19 juin 2021

Une écologie humaine

Anthropo … Quoi ? Eh oui, anthropomorphisme. Et ce n’est pas pour faire étalage de ma piètre culture, mais plutôt pour souligner une des dérives majeures de l’écologie d’aujourd’hui. Le terme d’humanisation est peut-être plus approprié. Notre image, très préfabriquée, du monde animal est essentiellement humaniste.

Combien de fois ai-je entendu des phrases comme « Ah s’il pouvait parler » ou bien « il comprend bien plus de choses que l’on veut bien croire » à propos de son chat ou de son chien. Et cela ne date pas d’hier. Un des influenceurs majeurs de ce mouvement au XXème siècle est Walt Disney lui-même. Qui d’entre nous n’a pas pleuré devant la tristesse de Bambi perdant sa mère par la faute d’un vilain chasseur ?

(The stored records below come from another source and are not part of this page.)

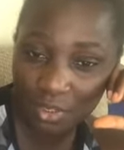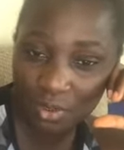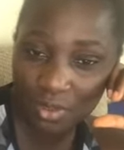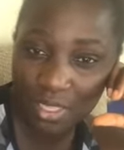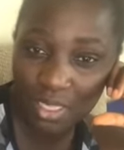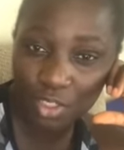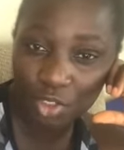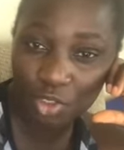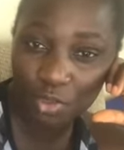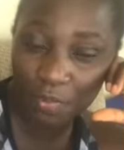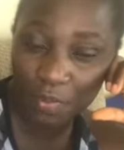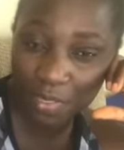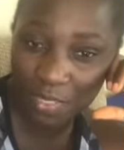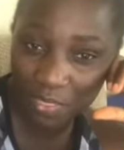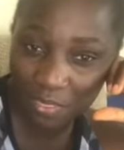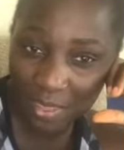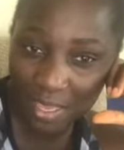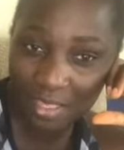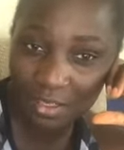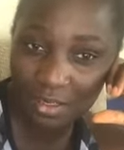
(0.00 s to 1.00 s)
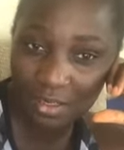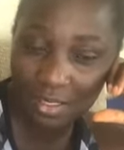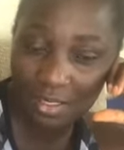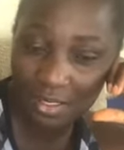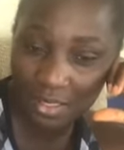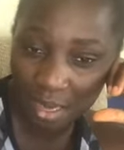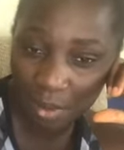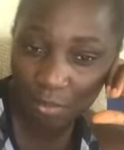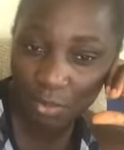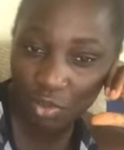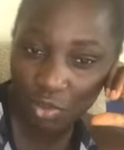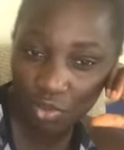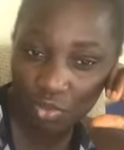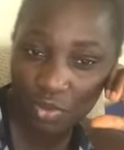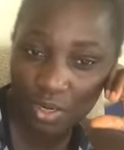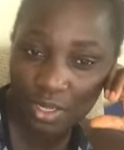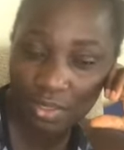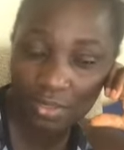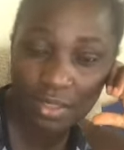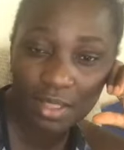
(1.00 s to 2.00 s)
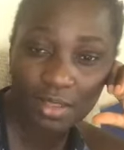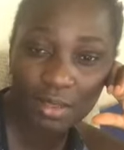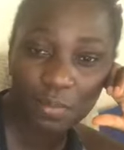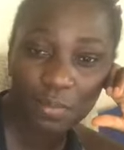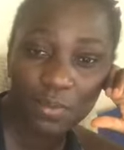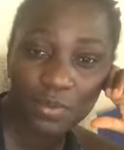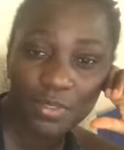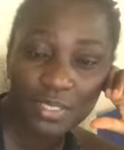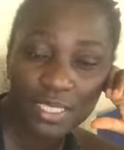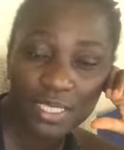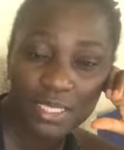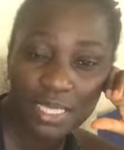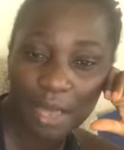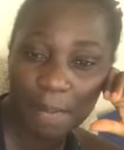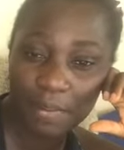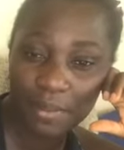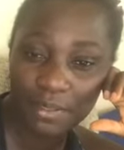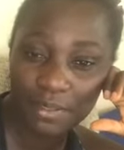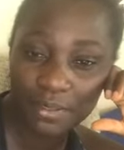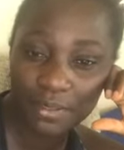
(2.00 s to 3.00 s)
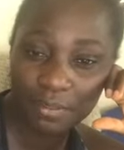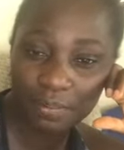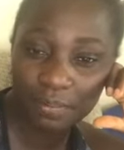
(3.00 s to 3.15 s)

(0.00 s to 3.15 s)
so there should be things to demonstrate that the process happened.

Ces sentiments sont nobles, parce qu’ils participent à notre prise de conscience. Nous sommes, au XXIème, plus sensibles aux problèmes écologiques que deux siècles auparavant, c’est sûr. Mais il faut savoir raison garder. Respecter la différence, c’est quelque chose que nous avons déjà de la peine à appliquer à nos semblables, à nos minorités, à nos conjoints. Alors le monde animal …Même mieux, certains écolos radicaux prétendent que, en l’absence de preuve scientifique, il faut laisser aux animaux le bénéfice du doute. Ils sont peut-être encore plus humains que nous …

Et c’est pourtant le nœud du problème. Les verts nous ont tellement influencé dans ce sens, qu’ils en ont changé le politiquement correct. Quelle horreur de faire souffrir un animal, quel manque de respect de considérer la nature comme une somme de ressources, etc. Pourtant personne ne culpabilise la mante religieuse de tuer son partenaire après l’acte. Personne ne fait la morale au lion pour s’être nourri d’une antilope. Personne ne reproche à Bambi d’avoir abîmé la forêt.

Désolé, mais je vais aller à contre-courant. La nature a en elle-même ses propres principes auto régulateurs. Elle n’a pas prévu de poubelle. Chacun de ses éléments pioche dans les ressources dont il a besoin. Chacun est un prédateur soumis à un autre prédateur (bizarre cette connotation négative). Et les déséquilibres les plus fondamentaux viennent justement de la disparition de certains prédateurs. Il s’agit donc de besoins.

Le mouvement végane se trompe quand il prétend ne pas avoir ce genre de besoins. Ce n’est pas parce que notre intelligence nous permet de combler certains manques par des substitutions que ce besoin n’existe pas. Se trompent aussi les antispécistes qui caillassent nos boucheries pour la défense d’un monde plus humain.

Et vous l’avez bien compris, il ne s’agit pas d’envies, mais de besoins. C’est là toute la différence. Et c’est là, mais là seulement, qu’intervient la morale. Chrétienne, humaniste ou autre, elle est destinée à réguler nos envies, pas nos besoins. Mais de grâce, ne projetez pas celles-ci sur la faune ou la flore. Contrairement à nous, l’intérêt de l’espèce ou de la race l’emportera toujours sur les individus. C’est peut-être le début d’une leçon … pour la protection du vivant.

Ne nous voilons pas la face. Notre attitude anthropocentriste a « consommé » la nature en la déformant depuis plus de 12’000 ans. La surpêche vide l’océan, le co2 réchauffe le climat, les bovins d’aujourd’hui sont le résultat de croisements dirigés par l’homme, etc. Mais maintenant que la prise de conscience s’est plus ou moins installée, passons aux choses sérieuses. Respectons la différence et ce qu’il nous a été donné de connaitre.